(Exercise materials Opens)

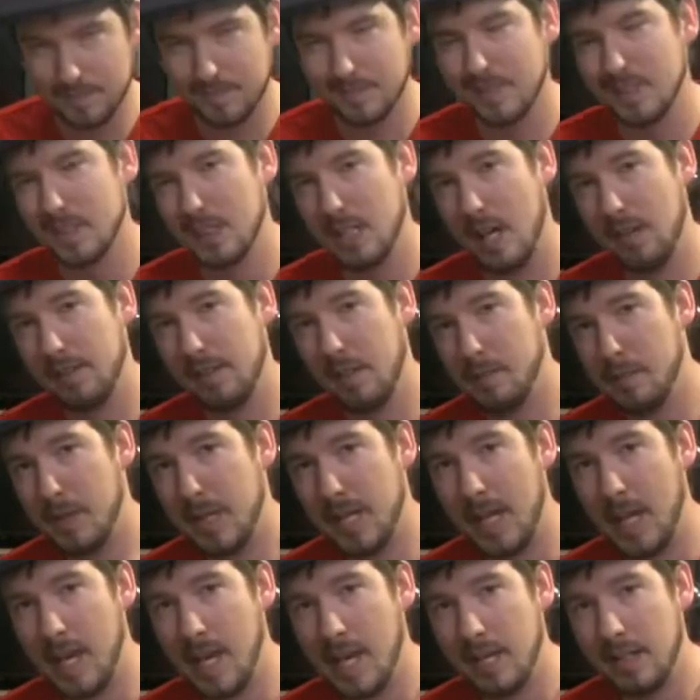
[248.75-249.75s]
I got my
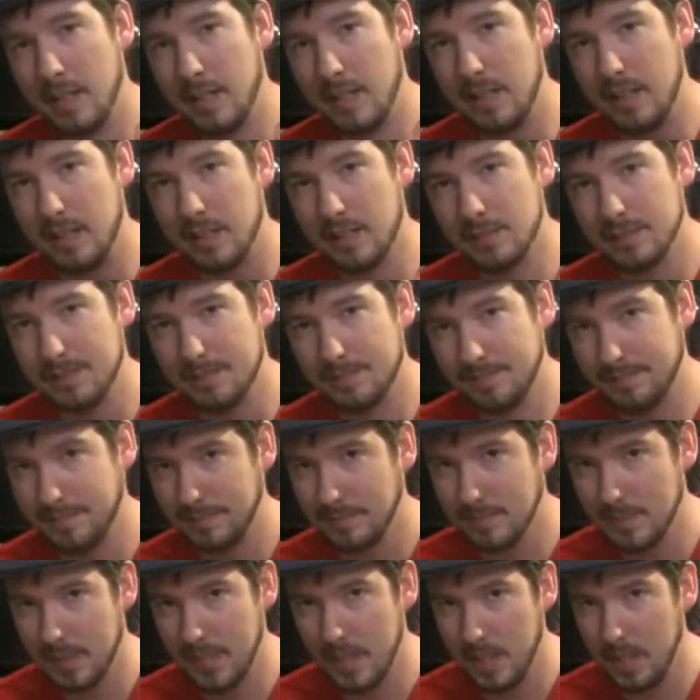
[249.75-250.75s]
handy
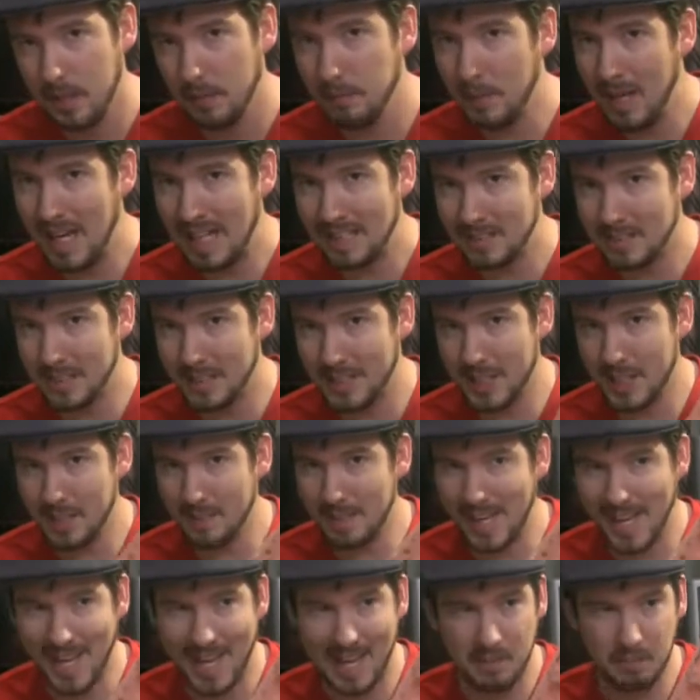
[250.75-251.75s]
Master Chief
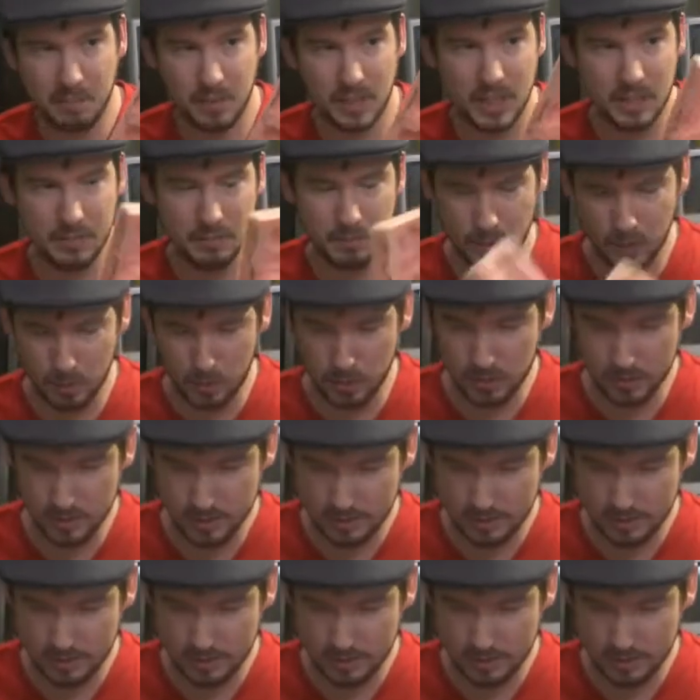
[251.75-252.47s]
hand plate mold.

(Exercise materials Closes)

Your response should reproduce the entire listing verbatim, minus the pictures.

[248.75-249.75s]
I got my
[249.75-250.75s]
handy
[250.75-251.75s]
Master Chief
[251.75-252.47s]
hand plate mold.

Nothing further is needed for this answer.